• **WHAT YOU NEED TO DO**:
Every record below, from first to last: print it exactly as shown.
------------------------------
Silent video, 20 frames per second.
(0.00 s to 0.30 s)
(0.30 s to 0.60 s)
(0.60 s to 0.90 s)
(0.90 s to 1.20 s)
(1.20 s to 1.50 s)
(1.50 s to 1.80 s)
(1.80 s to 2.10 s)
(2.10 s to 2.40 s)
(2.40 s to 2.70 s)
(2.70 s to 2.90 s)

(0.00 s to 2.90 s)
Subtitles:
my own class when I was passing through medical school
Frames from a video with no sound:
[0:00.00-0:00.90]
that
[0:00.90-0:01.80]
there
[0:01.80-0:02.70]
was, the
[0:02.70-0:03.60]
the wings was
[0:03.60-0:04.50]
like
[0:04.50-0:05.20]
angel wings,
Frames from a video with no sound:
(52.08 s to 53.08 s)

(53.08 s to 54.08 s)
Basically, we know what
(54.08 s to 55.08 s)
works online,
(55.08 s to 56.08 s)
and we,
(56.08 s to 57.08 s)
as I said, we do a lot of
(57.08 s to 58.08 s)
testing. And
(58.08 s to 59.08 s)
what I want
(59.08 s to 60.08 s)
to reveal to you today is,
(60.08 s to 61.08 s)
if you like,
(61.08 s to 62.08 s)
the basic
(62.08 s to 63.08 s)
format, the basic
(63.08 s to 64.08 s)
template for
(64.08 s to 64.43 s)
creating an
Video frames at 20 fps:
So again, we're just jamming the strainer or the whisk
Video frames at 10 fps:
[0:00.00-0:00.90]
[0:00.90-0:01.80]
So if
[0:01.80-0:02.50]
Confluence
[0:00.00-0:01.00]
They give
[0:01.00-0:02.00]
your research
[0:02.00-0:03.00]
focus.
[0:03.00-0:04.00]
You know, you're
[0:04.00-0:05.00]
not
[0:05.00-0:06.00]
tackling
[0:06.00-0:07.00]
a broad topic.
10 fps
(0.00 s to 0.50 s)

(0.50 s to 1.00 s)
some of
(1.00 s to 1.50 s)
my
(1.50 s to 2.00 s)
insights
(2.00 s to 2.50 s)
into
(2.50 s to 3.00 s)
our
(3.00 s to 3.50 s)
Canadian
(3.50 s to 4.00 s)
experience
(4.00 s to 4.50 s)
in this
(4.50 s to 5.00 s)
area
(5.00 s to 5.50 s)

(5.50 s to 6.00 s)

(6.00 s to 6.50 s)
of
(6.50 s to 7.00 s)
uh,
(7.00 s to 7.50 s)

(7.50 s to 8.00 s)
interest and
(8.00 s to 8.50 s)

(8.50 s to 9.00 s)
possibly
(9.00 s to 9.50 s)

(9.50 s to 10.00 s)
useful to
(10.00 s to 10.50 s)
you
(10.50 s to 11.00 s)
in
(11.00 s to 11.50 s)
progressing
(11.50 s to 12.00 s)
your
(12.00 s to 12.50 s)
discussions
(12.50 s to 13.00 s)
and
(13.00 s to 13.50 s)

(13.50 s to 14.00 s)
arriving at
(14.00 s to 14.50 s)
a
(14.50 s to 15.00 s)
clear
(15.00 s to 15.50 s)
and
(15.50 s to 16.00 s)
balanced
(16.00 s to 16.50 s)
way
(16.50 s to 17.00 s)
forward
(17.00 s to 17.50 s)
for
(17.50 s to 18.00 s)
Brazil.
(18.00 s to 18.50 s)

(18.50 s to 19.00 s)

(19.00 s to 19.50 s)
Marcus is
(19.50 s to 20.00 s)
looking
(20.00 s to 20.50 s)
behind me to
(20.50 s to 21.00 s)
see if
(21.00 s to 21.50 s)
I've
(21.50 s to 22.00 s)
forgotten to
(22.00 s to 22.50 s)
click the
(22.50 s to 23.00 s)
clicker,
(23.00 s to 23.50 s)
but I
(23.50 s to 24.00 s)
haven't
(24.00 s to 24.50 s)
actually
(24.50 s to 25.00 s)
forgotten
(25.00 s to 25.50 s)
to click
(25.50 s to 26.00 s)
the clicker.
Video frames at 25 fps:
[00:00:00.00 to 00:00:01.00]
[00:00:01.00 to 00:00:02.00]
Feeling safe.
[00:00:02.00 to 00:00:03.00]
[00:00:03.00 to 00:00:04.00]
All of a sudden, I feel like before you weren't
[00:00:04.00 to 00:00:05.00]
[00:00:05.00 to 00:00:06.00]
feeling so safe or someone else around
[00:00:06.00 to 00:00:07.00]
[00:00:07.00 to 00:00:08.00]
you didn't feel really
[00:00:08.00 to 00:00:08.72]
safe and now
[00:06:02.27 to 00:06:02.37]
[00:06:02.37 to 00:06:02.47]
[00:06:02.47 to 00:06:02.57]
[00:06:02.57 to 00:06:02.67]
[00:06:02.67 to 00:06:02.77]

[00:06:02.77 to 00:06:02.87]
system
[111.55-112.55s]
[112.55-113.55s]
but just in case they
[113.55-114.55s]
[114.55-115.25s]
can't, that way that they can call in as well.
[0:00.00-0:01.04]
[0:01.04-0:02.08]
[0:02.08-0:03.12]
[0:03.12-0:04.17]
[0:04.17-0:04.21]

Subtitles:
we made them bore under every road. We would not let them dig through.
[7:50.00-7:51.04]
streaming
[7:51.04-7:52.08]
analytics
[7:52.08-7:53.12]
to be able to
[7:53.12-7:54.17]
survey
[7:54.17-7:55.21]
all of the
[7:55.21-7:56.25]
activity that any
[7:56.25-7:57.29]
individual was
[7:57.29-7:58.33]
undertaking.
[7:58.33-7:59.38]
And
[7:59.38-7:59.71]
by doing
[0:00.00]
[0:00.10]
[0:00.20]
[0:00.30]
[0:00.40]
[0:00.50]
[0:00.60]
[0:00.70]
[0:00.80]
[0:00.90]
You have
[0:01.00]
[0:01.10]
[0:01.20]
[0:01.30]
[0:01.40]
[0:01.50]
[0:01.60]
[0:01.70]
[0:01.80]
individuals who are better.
------------------------------
• **ANSWER TO THIS TASK**:
Silent video, 20 frames per second.
(0.00 s to 0.30 s)
(0.30 s to 0.60 s)
(0.60 s to 0.90 s)
(0.90 s to 1.20 s)
(1.20 s to 1.50 s)
(1.50 s to 1.80 s)
(1.80 s to 2.10 s)
(2.10 s to 2.40 s)
(2.40 s to 2.70 s)
(2.70 s to 2.90 s)

(0.00 s to 2.90 s)
Subtitles:
my own class when I was passing through medical school
Frames from a video with no sound:
[0:00.00-0:00.90]
that
[0:00.90-0:01.80]
there
[0:01.80-0:02.70]
was, the
[0:02.70-0:03.60]
the wings was
[0:03.60-0:04.50]
like
[0:04.50-0:05.20]
angel wings,
Frames from a video with no sound:
(52.08 s to 53.08 s)

(53.08 s to 54.08 s)
Basically, we know what
(54.08 s to 55.08 s)
works online,
(55.08 s to 56.08 s)
and we,
(56.08 s to 57.08 s)
as I said, we do a lot of
(57.08 s to 58.08 s)
testing. And
(58.08 s to 59.08 s)
what I want
(59.08 s to 60.08 s)
to reveal to you today is,
(60.08 s to 61.08 s)
if you like,
(61.08 s to 62.08 s)
the basic
(62.08 s to 63.08 s)
format, the basic
(63.08 s to 64.08 s)
template for
(64.08 s to 64.43 s)
creating an
Video frames at 20 fps:
So again, we're just jamming the strainer or the whisk
Video frames at 10 fps:
[0:00.00-0:00.90]
[0:00.90-0:01.80]
So if
[0:01.80-0:02.50]
Confluence
[0:00.00-0:01.00]
They give
[0:01.00-0:02.00]
your research
[0:02.00-0:03.00]
focus.
[0:03.00-0:04.00]
You know, you're
[0:04.00-0:05.00]
not
[0:05.00-0:06.00]
tackling
[0:06.00-0:07.00]
a broad topic.
10 fps
(0.00 s to 0.50 s)

(0.50 s to 1.00 s)
some of
(1.00 s to 1.50 s)
my
(1.50 s to 2.00 s)
insights
(2.00 s to 2.50 s)
into
(2.50 s to 3.00 s)
our
(3.00 s to 3.50 s)
Canadian
(3.50 s to 4.00 s)
experience
(4.00 s to 4.50 s)
in this
(4.50 s to 5.00 s)
area
(5.00 s to 5.50 s)

(5.50 s to 6.00 s)

(6.00 s to 6.50 s)
of
(6.50 s to 7.00 s)
uh,
(7.00 s to 7.50 s)

(7.50 s to 8.00 s)
interest and
(8.00 s to 8.50 s)

(8.50 s to 9.00 s)
possibly
(9.00 s to 9.50 s)

(9.50 s to 10.00 s)
useful to
(10.00 s to 10.50 s)
you
(10.50 s to 11.00 s)
in
(11.00 s to 11.50 s)
progressing
(11.50 s to 12.00 s)
your
(12.00 s to 12.50 s)
discussions
(12.50 s to 13.00 s)
and
(13.00 s to 13.50 s)

(13.50 s to 14.00 s)
arriving at
(14.00 s to 14.50 s)
a
(14.50 s to 15.00 s)
clear
(15.00 s to 15.50 s)
and
(15.50 s to 16.00 s)
balanced
(16.00 s to 16.50 s)
way
(16.50 s to 17.00 s)
forward
(17.00 s to 17.50 s)
for
(17.50 s to 18.00 s)
Brazil.
(18.00 s to 18.50 s)

(18.50 s to 19.00 s)

(19.00 s to 19.50 s)
Marcus is
(19.50 s to 20.00 s)
looking
(20.00 s to 20.50 s)
behind me to
(20.50 s to 21.00 s)
see if
(21.00 s to 21.50 s)
I've
(21.50 s to 22.00 s)
forgotten to
(22.00 s to 22.50 s)
click the
(22.50 s to 23.00 s)
clicker,
(23.00 s to 23.50 s)
but I
(23.50 s to 24.00 s)
haven't
(24.00 s to 24.50 s)
actually
(24.50 s to 25.00 s)
forgotten
(25.00 s to 25.50 s)
to click
(25.50 s to 26.00 s)
the clicker.
Video frames at 25 fps:
[00:00:00.00 to 00:00:01.00]
[00:00:01.00 to 00:00:02.00]
Feeling safe.
[00:00:02.00 to 00:00:03.00]
[00:00:03.00 to 00:00:04.00]
All of a sudden, I feel like before you weren't
[00:00:04.00 to 00:00:05.00]
[00:00:05.00 to 00:00:06.00]
feeling so safe or someone else around
[00:00:06.00 to 00:00:07.00]
[00:00:07.00 to 00:00:08.00]
you didn't feel really
[00:00:08.00 to 00:00:08.72]
safe and now
[00:06:02.27 to 00:06:02.37]
[00:06:02.37 to 00:06:02.47]
[00:06:02.47 to 00:06:02.57]
[00:06:02.57 to 00:06:02.67]
[00:06:02.67 to 00:06:02.77]

[00:06:02.77 to 00:06:02.87]
system
[111.55-112.55s]
[112.55-113.55s]
but just in case they
[113.55-114.55s]
[114.55-115.25s]
can't, that way that they can call in as well.
[0:00.00-0:01.04]
[0:01.04-0:02.08]
[0:02.08-0:03.12]
[0:03.12-0:04.17]
[0:04.17-0:04.21]

Subtitles:
we made them bore under every road. We would not let them dig through.
[7:50.00-7:51.04]
streaming
[7:51.04-7:52.08]
analytics
[7:52.08-7:53.12]
to be able to
[7:53.12-7:54.17]
survey
[7:54.17-7:55.21]
all of the
[7:55.21-7:56.25]
activity that any
[7:56.25-7:57.29]
individual was
[7:57.29-7:58.33]
undertaking.
[7:58.33-7:59.38]
And
[7:59.38-7:59.71]
by doing
[0:00.00]
[0:00.10]
[0:00.20]
[0:00.30]
[0:00.40]
[0:00.50]
[0:00.60]
[0:00.70]
[0:00.80]
[0:00.90]
You have
[0:01.00]
[0:01.10]
[0:01.20]
[0:01.30]
[0:01.40]
[0:01.50]
[0:01.60]
[0:01.70]
[0:01.80]
individuals who are better.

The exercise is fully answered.